(WHAT TO WORK ON): Using the listing below, set down each line from the line containing "[759.43-760.27s]" through the line containing "Verbatim transcript: Their", both ends included, exactly and with nothing added.

(RECORDED INFORMATION):
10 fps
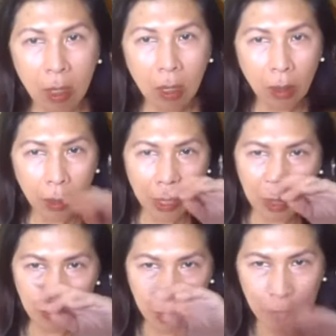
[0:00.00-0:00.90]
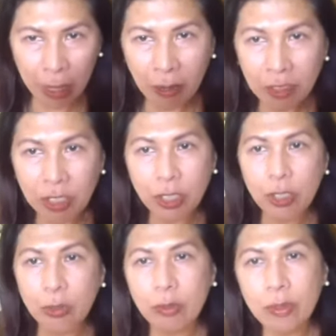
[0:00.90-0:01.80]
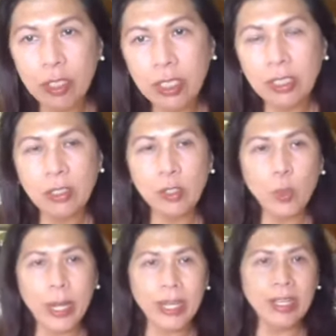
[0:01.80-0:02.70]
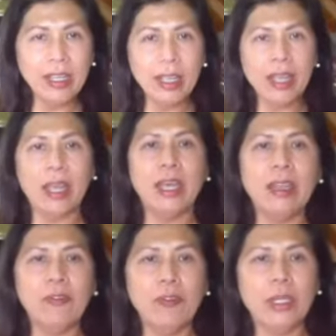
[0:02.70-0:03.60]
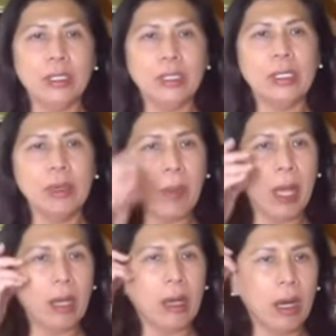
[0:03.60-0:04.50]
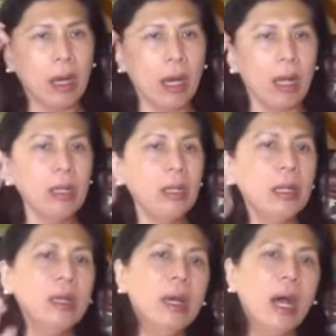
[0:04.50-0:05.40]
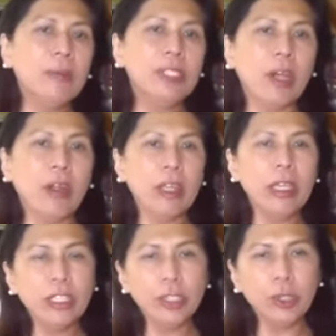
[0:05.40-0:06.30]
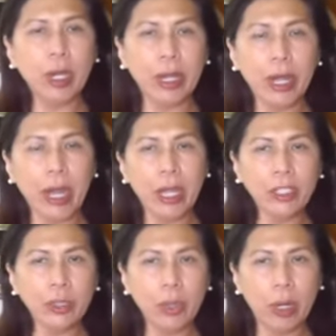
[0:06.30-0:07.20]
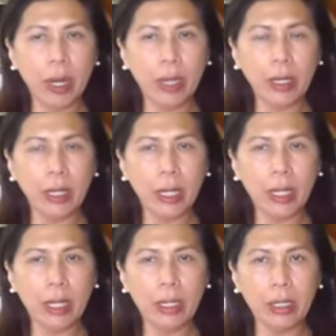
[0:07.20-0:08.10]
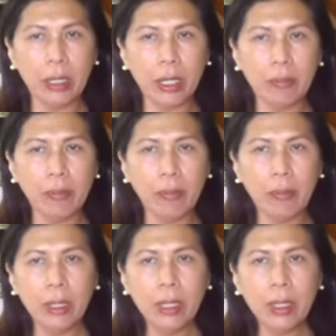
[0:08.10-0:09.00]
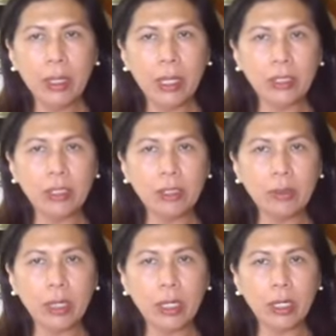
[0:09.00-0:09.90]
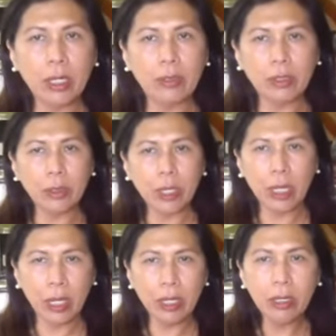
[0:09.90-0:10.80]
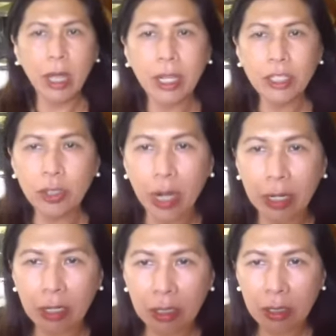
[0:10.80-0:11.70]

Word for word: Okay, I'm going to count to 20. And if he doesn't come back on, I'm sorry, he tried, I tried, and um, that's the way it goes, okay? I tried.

--

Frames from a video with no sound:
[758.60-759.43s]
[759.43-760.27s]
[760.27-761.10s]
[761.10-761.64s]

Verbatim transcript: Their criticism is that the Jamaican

(ANSWER BOX):
[759.43-760.27s]
[760.27-761.10s]
[761.10-761.64s]

Verbatim transcript: Their criticism is that the Jamaican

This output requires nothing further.